ネット犯罪について色々と報道がなされているが、ハッカーやクラッカーなどを除けば、ほとんどが詐欺紛いの犯罪で、全然ハイテクなものではない。代金を支払ったのに商品が届かなかったり、商品を送ったのに代金が支払われないというものである。さも、「インターネット(通販)は危ない」と騒ぎだすマスコミがいるが、このローテク詐欺紛いは雑誌などを媒体に個人売買を行っていたときから変わらない手口だと思う。悪いのはその本人であって、インターネット自体ではない。事件が起きたら凶器までも悪い、という感じの騒ぎ方だ。ただ、インターネットの匿名性を利用しているのは卑劣である。

 さて、そこでオークションの話題である。
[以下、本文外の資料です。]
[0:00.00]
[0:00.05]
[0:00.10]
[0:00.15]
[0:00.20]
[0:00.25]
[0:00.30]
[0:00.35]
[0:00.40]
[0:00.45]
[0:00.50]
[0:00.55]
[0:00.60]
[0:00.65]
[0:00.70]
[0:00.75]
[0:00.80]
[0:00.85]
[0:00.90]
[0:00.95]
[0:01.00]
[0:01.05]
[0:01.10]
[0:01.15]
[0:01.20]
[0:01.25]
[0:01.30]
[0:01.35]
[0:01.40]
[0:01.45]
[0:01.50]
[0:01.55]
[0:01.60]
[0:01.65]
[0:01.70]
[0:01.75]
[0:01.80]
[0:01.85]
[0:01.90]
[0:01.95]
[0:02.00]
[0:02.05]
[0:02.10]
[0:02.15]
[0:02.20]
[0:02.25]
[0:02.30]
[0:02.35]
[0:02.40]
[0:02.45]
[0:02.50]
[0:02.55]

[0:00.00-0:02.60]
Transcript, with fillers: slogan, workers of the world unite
中間業者を外した形の売買となると両者にとっても、「思ったより高く売れた」、「思ったより安く買えた」という効果が出るのがモデルケースだ。しかし、次のような幾つかの罠が潜んでいるのも事実である。まず、売る物がないのに適当な(結構安い)値段で「売ります」にデータを登録しているケースがある。買い手が殺到すると「もう売れてしまいました」と返信する。彼の狙いが「買いたい」とメールを送って来た人々のメールアドレス他のデータを得ることだとしたら、こんなオークションなど、格好のお手軽な手段である。
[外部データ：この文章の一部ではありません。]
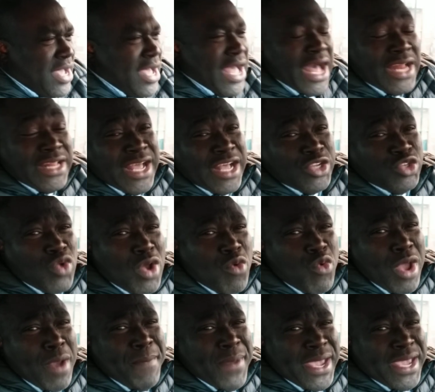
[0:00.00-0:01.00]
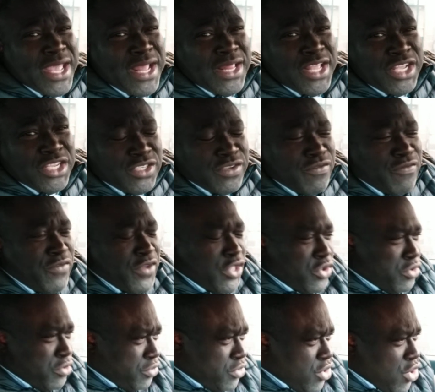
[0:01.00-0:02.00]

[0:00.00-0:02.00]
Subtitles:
And that's why we are making this video.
 また、こんな方法もあるらしい。Aさんが売り手の商品を熱心に競っていたBさんがいた。値動きも停滞し、Bさんが落札するかと思えたときにCさんが現れ、BさんとCさんの一騎撃ちとなった。Bさんも負けじと競り値を上げていったが、あるところまで来るとBさんは残念だが、あきらめて入札を降り、落札者はCさんに決まった。ところが数日経って、BさんにAさんからメールが届く。「落札者のCさんが都合により購入を辞退されました。もし宜しければ二番手のあなたにあなたの最後の入札価格でお売りしますがいかがですか?」、という内容だった。あなただったらどうするだろうか?。あきらめ掛けていたものを再度手に入れるチャンスが回って来たとなって、喜んでこれに応じる人がいるかもしれない。しかし、途中でオークションに参加して来たCさんが実はAさんだったとしたら。結局高い買い物をさせられたことになる。疑い出したら、きりがない。もちろん、オークションのサクラも今に始まったことではないし。